- _Task directions_
What must be written out is each line from the one holding "[00:00:02.80]" through the end of the records, word for word, minus any pictures.

- _Supplied entries_

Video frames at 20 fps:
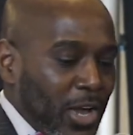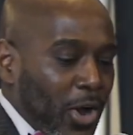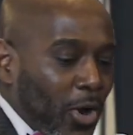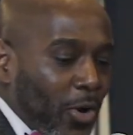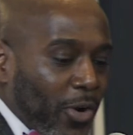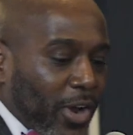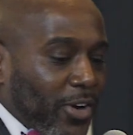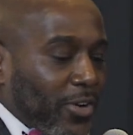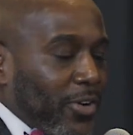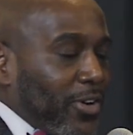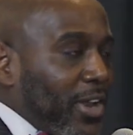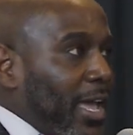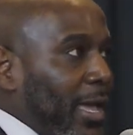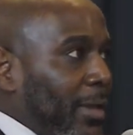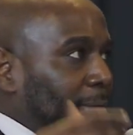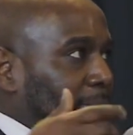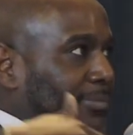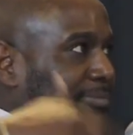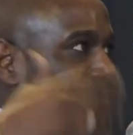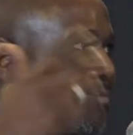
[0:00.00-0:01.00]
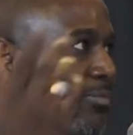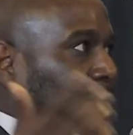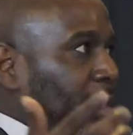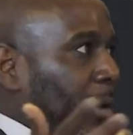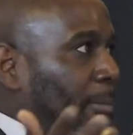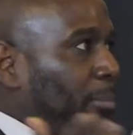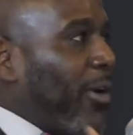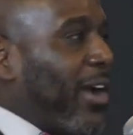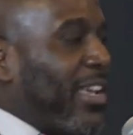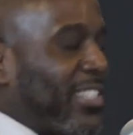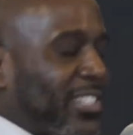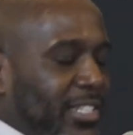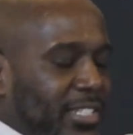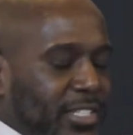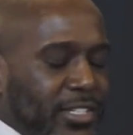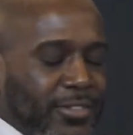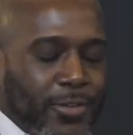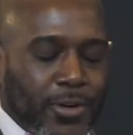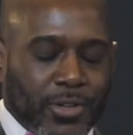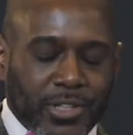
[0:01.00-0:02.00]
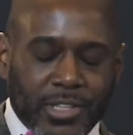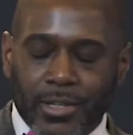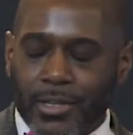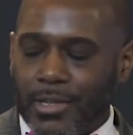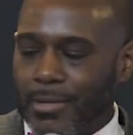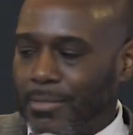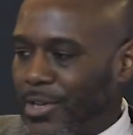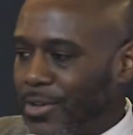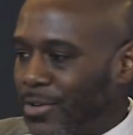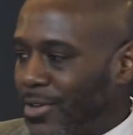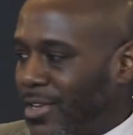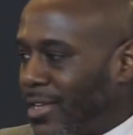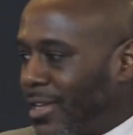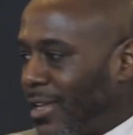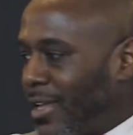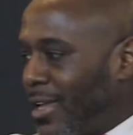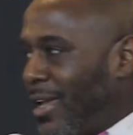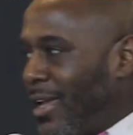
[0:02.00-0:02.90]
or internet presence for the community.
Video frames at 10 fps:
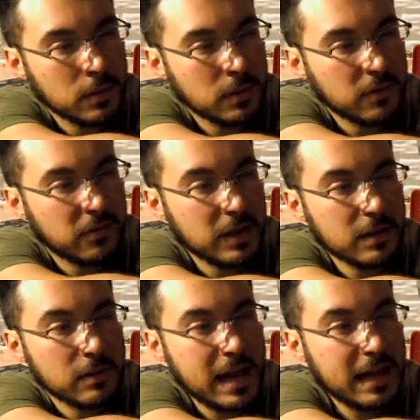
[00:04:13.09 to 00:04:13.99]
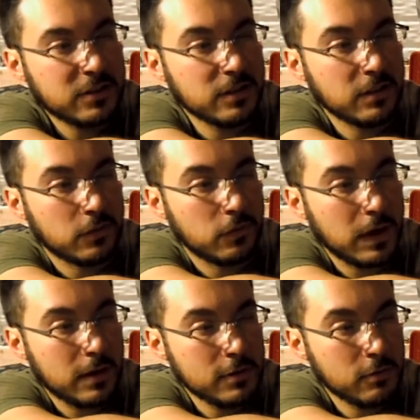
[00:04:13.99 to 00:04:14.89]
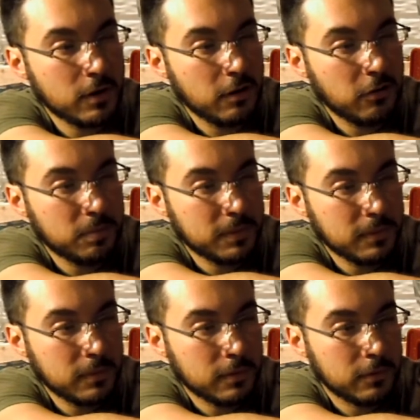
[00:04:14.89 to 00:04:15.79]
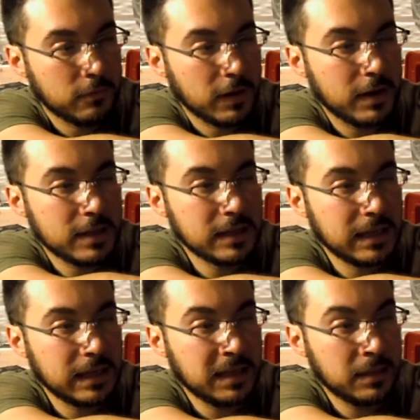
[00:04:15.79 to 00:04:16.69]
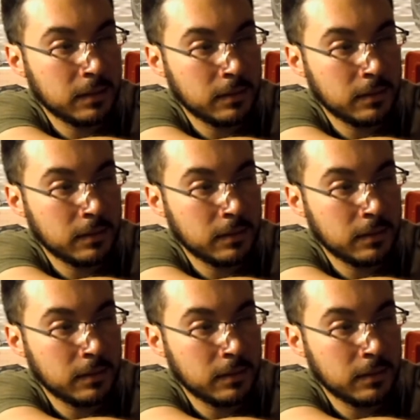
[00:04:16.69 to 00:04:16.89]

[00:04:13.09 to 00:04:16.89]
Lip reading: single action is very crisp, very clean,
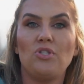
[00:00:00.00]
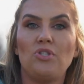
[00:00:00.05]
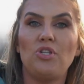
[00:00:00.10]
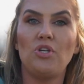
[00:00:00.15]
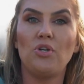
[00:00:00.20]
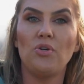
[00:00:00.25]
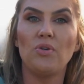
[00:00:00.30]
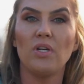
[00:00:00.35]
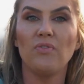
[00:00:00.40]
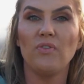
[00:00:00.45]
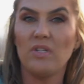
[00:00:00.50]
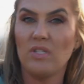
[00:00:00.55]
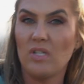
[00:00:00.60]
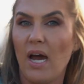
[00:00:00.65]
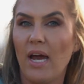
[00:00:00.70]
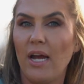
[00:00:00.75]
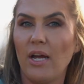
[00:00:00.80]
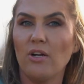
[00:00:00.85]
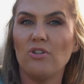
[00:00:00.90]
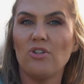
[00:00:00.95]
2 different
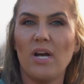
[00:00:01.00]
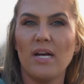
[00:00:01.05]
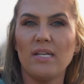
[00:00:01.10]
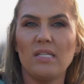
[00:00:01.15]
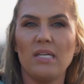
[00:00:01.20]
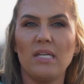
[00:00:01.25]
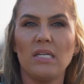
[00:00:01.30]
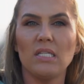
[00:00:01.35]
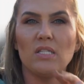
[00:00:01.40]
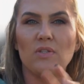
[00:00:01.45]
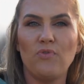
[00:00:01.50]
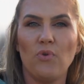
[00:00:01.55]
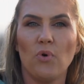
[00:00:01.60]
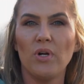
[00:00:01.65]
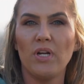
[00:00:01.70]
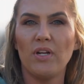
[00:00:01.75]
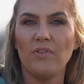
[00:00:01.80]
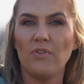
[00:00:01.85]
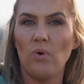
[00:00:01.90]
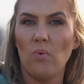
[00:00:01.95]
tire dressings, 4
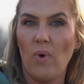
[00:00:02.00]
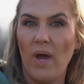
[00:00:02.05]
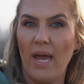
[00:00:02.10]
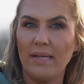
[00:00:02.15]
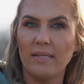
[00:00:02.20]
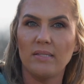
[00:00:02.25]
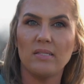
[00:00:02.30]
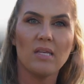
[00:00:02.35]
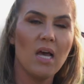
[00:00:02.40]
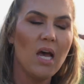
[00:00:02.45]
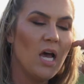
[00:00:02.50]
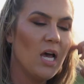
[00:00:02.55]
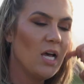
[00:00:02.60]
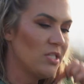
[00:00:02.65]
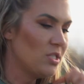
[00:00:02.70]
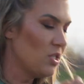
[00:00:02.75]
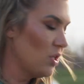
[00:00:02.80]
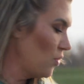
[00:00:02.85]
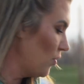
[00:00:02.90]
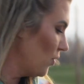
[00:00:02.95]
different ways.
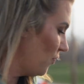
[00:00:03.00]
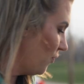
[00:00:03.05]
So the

- _The answer_
[00:00:02.80]
[00:00:02.85]
[00:00:02.90]
[00:00:02.95]
different ways.
[00:00:03.00]
[00:00:03.05]
So the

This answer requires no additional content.